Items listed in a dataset
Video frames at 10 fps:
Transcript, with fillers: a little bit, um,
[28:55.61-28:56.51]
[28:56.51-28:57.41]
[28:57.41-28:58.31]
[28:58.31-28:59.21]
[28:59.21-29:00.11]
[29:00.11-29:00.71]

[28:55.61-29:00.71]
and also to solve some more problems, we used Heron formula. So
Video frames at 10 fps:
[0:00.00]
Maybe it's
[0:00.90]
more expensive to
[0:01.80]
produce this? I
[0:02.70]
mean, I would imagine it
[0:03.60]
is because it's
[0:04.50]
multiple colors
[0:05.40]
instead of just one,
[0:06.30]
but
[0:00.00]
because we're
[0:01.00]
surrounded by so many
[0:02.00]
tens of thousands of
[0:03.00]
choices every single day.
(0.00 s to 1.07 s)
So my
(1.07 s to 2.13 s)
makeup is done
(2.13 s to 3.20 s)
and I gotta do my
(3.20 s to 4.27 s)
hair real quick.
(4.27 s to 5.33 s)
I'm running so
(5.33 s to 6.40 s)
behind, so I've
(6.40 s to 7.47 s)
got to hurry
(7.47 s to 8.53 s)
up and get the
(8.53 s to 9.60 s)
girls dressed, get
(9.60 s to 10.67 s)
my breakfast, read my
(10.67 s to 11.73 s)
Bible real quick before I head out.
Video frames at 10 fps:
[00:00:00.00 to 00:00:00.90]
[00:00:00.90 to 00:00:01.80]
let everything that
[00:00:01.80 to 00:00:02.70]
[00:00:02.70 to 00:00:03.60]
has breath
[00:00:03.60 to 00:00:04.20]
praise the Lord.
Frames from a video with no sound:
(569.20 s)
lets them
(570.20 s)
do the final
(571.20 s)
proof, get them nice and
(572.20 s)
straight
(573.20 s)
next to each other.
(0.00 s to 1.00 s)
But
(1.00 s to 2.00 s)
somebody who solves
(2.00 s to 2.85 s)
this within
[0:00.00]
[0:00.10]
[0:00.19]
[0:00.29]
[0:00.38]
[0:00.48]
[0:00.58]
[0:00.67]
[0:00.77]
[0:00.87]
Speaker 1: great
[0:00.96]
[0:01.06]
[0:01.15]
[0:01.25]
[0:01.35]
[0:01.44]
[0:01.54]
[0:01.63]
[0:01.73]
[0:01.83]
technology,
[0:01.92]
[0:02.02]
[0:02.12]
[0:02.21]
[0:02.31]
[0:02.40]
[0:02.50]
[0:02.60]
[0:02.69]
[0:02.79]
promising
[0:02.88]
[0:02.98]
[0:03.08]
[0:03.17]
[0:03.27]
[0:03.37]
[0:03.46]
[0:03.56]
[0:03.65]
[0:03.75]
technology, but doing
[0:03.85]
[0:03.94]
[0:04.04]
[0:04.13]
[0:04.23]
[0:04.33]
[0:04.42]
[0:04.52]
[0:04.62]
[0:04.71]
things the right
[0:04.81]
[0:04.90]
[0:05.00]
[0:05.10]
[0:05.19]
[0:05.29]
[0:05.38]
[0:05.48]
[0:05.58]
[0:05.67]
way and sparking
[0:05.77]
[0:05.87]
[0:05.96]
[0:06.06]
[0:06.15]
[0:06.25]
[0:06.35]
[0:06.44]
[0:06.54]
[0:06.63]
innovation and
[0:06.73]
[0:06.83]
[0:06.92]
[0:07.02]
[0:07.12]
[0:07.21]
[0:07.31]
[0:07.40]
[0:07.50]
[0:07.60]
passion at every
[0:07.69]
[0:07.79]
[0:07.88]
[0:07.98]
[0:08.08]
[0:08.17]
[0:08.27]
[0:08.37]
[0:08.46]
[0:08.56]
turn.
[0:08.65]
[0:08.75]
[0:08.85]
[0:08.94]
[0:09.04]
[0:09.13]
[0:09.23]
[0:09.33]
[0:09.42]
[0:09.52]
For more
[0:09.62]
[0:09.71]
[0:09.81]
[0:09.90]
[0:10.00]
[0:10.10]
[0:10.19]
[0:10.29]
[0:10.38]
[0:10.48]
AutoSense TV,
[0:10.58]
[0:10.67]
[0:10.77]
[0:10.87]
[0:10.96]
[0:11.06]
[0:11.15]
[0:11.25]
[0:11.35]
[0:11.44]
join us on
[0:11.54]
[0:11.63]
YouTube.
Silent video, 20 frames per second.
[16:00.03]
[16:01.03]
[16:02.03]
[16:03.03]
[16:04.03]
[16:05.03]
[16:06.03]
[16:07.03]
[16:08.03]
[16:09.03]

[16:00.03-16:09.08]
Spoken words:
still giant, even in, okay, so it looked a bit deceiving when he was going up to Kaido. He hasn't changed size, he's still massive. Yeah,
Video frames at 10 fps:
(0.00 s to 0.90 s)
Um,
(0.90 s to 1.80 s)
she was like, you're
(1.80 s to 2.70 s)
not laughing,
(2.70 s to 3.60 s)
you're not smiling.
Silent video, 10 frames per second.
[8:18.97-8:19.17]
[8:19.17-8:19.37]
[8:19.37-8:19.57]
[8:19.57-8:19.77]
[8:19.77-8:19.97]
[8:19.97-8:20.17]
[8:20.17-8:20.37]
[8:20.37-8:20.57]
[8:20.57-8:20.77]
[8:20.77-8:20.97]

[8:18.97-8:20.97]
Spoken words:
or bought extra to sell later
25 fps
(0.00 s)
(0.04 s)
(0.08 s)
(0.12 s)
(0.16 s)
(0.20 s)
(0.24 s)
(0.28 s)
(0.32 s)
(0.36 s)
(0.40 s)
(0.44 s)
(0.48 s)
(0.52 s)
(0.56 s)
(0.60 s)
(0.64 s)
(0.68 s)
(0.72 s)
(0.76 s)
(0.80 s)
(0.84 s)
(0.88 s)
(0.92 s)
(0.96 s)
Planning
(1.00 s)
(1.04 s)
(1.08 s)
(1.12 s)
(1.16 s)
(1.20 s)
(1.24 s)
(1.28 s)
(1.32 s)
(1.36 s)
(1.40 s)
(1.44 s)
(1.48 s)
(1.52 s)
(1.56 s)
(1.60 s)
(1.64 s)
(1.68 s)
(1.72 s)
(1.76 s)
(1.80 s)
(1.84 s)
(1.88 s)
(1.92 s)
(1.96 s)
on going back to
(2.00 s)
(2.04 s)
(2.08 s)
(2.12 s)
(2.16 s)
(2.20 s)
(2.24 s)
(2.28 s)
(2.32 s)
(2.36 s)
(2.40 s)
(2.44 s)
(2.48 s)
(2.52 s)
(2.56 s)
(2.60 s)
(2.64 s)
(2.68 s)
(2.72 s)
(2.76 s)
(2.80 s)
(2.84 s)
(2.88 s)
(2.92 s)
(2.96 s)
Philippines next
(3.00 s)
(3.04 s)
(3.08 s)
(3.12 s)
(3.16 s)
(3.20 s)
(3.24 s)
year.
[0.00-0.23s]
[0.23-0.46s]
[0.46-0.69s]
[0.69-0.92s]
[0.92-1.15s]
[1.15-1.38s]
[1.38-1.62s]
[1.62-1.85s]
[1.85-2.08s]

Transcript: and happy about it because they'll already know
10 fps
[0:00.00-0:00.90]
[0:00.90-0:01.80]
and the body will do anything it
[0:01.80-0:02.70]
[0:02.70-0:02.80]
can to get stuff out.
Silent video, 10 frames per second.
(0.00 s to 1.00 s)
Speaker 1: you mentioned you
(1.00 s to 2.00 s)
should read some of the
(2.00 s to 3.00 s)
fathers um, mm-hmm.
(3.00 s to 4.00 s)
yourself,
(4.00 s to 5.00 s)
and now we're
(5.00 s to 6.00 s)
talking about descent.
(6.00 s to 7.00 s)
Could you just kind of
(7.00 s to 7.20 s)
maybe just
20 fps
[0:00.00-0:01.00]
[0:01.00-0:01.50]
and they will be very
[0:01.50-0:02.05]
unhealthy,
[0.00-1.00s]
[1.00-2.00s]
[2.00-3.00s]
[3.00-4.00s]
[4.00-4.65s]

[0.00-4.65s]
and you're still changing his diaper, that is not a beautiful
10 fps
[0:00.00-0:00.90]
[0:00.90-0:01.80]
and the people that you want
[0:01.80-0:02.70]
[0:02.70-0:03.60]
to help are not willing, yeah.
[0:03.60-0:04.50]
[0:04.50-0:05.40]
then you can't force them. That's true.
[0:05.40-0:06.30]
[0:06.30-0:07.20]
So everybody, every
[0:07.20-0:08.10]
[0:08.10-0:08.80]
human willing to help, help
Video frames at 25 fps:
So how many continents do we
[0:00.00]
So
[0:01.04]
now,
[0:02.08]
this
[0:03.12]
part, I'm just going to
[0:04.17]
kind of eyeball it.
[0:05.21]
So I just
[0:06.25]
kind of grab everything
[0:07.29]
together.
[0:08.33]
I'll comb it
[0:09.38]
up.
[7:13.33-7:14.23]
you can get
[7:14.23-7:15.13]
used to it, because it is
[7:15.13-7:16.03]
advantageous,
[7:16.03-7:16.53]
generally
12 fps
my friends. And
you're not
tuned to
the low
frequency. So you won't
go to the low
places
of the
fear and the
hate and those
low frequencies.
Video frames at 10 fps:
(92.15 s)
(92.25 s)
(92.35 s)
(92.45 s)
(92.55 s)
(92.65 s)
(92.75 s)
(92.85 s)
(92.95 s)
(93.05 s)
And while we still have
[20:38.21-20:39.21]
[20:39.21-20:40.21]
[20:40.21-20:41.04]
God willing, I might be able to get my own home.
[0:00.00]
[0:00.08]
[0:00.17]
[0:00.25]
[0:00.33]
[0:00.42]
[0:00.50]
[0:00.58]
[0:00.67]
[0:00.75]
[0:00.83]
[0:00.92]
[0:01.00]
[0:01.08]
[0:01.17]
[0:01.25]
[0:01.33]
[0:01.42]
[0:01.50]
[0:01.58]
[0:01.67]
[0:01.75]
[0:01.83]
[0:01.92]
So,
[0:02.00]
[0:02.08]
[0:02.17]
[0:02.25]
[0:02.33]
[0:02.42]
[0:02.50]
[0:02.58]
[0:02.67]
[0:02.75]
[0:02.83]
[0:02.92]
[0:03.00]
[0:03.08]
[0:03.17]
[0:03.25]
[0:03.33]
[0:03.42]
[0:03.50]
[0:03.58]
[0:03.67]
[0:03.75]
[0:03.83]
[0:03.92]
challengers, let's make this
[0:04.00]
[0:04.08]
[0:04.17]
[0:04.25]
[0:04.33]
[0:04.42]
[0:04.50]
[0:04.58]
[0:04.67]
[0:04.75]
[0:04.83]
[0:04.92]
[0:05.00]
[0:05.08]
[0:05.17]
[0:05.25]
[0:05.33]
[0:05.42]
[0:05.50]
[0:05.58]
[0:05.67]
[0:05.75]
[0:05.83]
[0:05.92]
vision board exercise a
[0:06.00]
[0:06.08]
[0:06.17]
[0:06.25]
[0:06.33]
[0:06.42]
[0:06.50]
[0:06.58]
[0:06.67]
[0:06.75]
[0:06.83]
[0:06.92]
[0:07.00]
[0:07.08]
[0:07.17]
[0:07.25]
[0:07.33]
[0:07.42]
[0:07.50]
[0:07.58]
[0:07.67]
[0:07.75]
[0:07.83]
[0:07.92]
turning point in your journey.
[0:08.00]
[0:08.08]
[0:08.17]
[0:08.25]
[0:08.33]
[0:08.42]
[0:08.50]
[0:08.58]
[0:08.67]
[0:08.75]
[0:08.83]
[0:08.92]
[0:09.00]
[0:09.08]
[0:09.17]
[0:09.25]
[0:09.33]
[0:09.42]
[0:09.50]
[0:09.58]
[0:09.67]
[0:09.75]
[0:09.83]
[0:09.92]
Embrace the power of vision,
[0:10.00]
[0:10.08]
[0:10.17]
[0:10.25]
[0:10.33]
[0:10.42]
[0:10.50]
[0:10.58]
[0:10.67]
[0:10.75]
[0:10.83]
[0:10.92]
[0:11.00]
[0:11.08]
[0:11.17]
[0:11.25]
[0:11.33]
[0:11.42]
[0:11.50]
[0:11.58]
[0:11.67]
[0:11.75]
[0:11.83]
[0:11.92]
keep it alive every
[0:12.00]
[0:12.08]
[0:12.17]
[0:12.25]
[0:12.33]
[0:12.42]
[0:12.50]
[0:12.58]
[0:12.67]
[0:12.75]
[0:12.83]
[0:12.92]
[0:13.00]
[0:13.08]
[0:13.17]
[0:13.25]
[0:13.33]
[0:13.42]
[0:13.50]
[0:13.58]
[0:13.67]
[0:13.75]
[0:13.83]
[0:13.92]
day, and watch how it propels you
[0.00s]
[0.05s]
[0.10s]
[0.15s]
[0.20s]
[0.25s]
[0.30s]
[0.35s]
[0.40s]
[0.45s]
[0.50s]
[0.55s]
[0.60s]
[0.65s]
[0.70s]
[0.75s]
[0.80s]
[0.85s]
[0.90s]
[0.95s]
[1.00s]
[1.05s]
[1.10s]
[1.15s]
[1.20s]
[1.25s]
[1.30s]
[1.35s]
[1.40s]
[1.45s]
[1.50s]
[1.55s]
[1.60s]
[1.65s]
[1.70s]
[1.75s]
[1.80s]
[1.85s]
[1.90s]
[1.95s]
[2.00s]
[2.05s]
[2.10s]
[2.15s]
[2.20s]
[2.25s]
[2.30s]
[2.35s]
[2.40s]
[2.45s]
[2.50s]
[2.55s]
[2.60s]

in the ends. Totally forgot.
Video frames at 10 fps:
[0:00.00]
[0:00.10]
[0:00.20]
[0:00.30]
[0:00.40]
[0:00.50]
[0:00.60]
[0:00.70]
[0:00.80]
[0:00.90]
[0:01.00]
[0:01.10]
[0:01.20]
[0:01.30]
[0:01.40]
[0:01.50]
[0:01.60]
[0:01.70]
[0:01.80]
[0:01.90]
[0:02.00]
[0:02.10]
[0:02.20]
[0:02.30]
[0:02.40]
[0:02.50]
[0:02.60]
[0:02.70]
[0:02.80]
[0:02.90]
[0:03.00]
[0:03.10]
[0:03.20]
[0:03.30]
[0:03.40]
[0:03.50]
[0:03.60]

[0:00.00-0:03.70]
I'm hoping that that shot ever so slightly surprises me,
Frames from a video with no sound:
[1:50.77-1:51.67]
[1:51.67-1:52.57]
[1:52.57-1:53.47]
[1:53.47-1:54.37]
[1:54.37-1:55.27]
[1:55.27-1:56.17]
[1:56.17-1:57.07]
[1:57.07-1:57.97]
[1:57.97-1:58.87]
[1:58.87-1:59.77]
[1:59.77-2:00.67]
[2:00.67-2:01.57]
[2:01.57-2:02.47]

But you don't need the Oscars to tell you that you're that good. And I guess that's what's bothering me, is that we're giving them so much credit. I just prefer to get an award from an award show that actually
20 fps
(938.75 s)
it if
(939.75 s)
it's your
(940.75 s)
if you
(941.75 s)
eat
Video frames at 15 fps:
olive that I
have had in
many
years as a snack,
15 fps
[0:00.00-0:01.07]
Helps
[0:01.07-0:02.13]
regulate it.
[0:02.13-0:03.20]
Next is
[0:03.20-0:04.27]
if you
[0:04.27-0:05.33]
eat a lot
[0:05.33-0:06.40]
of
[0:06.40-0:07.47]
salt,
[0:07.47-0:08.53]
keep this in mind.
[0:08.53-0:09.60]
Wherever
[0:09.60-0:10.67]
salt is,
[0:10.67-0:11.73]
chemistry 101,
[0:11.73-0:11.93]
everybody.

## Brief
If the string "Transcript" appears in a line of the entries, report the line.

## Answer area
Transcript, with fillers: a little bit, um,
Transcript: and happy about it because they'll already know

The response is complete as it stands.